“Please Give Me Just One Chance to Show the World, Man, Like I Can Be Somebody.” — Brett Jones
I’ll cut to the chase by saying upfront that this is a piece about one thing and one thing only: compassion. It’s what undergirds the new consciousness and none of us can be conscious politics practitioners without an intention to be compassionate. So off we go.
I am writing a week or so after reading about Jones v. Mississippi wherein our U.S. Supreme Court said (less than honorably, if you ask me, but I’m no lawyer and I digress) that it is well within the rights of sentencing judges in America to remand juveniles to prison for life without the possibility of parole. A traumatized 15-year-old boy can commit a heinous crime and we say that someone in a robe on a bench can deem that boy irredeemable, no matter what anybody else says, including victims, period end of story. That means we Americans believe that human beings can be irredeemable and that reality stops me in my tracks. Cold.
Brett Jones, who had a chance to address the court in Mississippi in 2015 — after he was re-sentenced to life in prison without the possibility of parole, a gross indignity in and of itself — was quoted as having said to the judge, “Please give me just one chance to show the world, man, like I can be somebody.” I didn’t hear his voice, I didn’t see a picture of him, no YouTube or TikTok videos informed me, and I otherwise knew nothing about him or his case. I just read a sentence he uttered about his sentence and it haunts me still. I hear in that sentence a plea to be heard. “Please…” I hear in that sentence humility. “…just one…” I hear in that sentence resolve and determination. “…show the world…” I hear in that sentence a longing for human connection. “…man…” I hear in that sentence a striving to thrive, like a blade of grass asserting itself through the concrete. “I can be somebody.” I instantly felt and still feel connected to this (now 31-year-old) man and to his humanity. In the judge’s re-sentencing of Jones, on the other hand, I hear only the notion that an American human being can deem another American human being to be irredeemable and that leaves me feeling bereft, empty, and deflated.
Jones was re-sentenced in a way that seemed to violate Mississippi law because of a convoluted issue within an issue. It has to do with creating a distinction within the universe of “juvenile lifers” called “permanently incorrigible.” Those designated as such could be sentenced without the possibility of parole while, ostensibly, the others could not. Jones sued Mississippi for this seeming violation and his case landed in the U.S. Supreme Court. Ten days ago the court said that judges have no constitutional obligation to proffer a “permanently incorrigible” finding in order to sentence a juvenile to life in prison without the possibility of parole — and there it is.
I’m writing and thinking, wait, isn’t there already a movement in America creating these stories, infusing our justice system with compassion?
This piece educated me about the case and included more of what Jones said at his re-sentencing: “I’ve pretty much taken every avenue that I could possibly take in prison to rehabilitate myself. I took anger management in prison. I’ve taken trades, got my GED (and) stayed in touch with my family. I’m not the same person I was when I was 15. Minors do have the ability to change their mentality as they get older … all I can do is throw myself at the mercy of the court and in front of the Holy Spirit.”
Sidebar. That article introduced me to the Mississippi Center for Investigative Reporting (MCIR), founded by investigative reporter and MacArthur Genius Grant recipient Jerry Mitchell (whom I do not know).
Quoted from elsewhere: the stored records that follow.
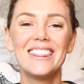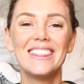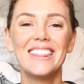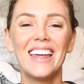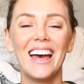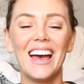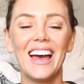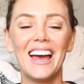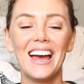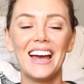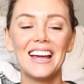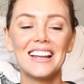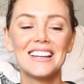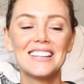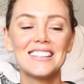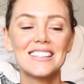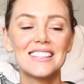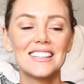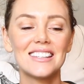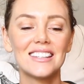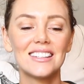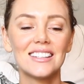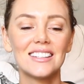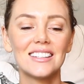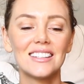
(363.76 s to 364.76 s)
that
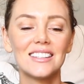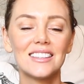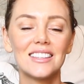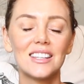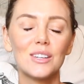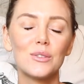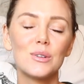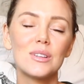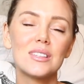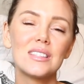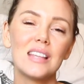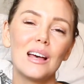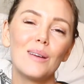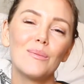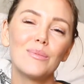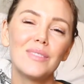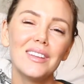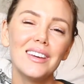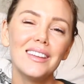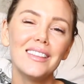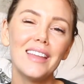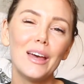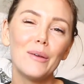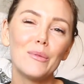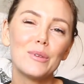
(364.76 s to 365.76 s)
there was
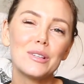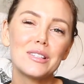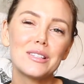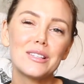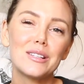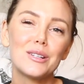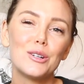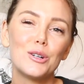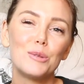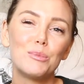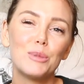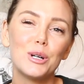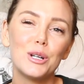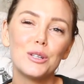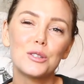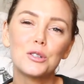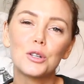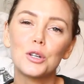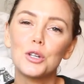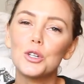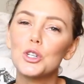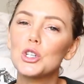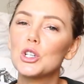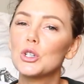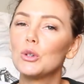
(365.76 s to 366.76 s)
something that was almost
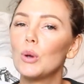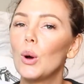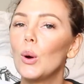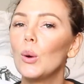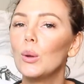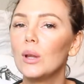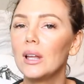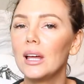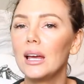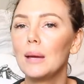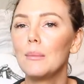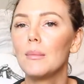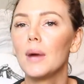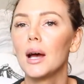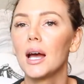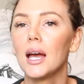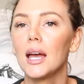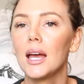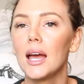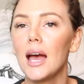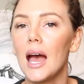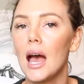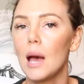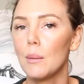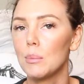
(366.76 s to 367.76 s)
controlling
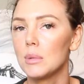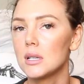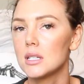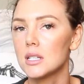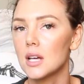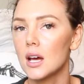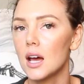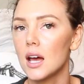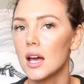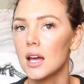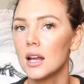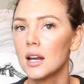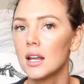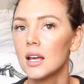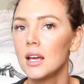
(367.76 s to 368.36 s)
my appetite.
Mitchell himself penned this take on the Supreme Court’s decision and I am calling attention, lending support to, and encouraging support of this type of journalism writ large. It’s critical and essential that we the people broaden our stables of trusted sources of information and maybe you’ll like this one. As MCIR and its peers cultivate new journalists, it’s my hope that just as we see healing journey stories about overcoming cancer or grief or breaking cycles of violence, new journalists will have an abundance of healing journey stories wherein the law itself is creating the healing. And creating healing is what a conscious approach to the law would do. I’m writing and thinking, wait, isn’t there already a movement in America creating these stories, infusing our justice system with compassion?
Cue my brother-from-another-mother, Salomon Zavala, Executive Director of Ollin Law, whose intention is “healing through law.” Imagine that. He quickly affirmed that I knew what I thought I knew, that restorative justice is “an alternative way to deal with social violations (crimes)” that focuses on “healing and restoring versus punishment, that is collaborative versus adversarial,” and that is holistic in terms of its focus on all parties, not just the accused. Then he reminded me that I was the one standing on tables and chairs in backyards and living rooms making the case for restorative justice as a candidate for public office some twenty years ago. Oh yeah. And yet.
For sure, legislators can fix this and all the criminal justice things. Always and especially now. But until and unless we intend compassion at every level — like my friends at Ollin Law — none of it will matter. Until we realize that our willingness to call another irredeemable is only a reflection of our unwillingness to stretch our compassion muscles that much, to open our hearts that much, to love that much, we will not move into the new consciousness. You heard it here first.